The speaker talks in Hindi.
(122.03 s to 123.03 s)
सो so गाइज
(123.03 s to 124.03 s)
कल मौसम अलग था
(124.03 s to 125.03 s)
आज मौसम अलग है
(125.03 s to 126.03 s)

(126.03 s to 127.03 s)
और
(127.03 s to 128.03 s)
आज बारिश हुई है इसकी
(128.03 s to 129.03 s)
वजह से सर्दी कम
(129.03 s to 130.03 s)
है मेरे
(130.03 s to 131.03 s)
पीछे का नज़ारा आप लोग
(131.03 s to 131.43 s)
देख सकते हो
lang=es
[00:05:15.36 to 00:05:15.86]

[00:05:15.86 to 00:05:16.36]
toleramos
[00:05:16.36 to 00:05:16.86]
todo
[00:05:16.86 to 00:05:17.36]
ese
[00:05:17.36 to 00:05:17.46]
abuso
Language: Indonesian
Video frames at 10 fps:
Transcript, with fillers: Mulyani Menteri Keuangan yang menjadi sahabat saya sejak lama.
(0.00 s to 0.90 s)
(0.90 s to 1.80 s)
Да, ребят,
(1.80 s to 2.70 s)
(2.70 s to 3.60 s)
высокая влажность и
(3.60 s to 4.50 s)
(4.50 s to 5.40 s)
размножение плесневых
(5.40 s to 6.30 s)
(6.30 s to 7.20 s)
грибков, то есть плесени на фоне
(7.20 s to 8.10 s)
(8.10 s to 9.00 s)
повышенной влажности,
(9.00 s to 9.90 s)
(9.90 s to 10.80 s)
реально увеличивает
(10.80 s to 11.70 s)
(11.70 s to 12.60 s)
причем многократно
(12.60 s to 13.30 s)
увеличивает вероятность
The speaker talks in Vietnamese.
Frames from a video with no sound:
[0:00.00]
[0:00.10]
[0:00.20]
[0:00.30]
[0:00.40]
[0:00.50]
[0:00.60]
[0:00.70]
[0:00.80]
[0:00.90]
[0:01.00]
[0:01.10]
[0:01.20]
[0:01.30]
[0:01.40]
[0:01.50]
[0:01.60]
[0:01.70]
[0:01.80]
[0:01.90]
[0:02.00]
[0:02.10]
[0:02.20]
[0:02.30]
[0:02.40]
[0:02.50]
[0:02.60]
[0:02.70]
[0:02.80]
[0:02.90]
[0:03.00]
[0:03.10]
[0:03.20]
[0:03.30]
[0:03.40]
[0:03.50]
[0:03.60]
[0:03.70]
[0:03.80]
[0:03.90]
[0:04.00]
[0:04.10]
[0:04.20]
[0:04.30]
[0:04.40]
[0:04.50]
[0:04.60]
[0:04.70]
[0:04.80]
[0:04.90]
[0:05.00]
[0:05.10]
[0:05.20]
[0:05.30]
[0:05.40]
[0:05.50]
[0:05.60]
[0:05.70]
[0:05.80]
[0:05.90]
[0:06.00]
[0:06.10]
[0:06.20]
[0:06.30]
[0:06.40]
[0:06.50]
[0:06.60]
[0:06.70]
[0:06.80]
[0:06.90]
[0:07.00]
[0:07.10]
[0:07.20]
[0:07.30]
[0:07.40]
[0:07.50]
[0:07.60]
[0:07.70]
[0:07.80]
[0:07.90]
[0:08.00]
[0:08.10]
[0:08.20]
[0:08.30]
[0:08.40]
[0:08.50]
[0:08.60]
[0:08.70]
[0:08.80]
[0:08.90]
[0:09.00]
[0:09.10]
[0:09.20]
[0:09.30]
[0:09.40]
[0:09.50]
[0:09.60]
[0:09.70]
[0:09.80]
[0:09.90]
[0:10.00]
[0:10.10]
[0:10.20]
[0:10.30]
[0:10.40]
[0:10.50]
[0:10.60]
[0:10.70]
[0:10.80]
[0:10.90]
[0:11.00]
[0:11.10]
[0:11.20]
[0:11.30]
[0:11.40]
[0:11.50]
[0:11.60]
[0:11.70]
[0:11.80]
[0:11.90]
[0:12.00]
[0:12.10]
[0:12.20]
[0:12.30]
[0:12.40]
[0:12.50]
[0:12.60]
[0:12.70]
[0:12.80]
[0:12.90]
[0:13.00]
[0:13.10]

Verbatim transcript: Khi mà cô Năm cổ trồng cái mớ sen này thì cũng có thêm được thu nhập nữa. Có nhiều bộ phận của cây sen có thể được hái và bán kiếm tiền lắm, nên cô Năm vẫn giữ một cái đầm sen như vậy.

> **Task objective**
Please filter the entries above down to the lines holding "with" and copy them.

> **Response**
Transcript, with fillers: Mulyani Menteri Keuangan yang menjadi sahabat saya sejak lama.
Frames from a video with no sound:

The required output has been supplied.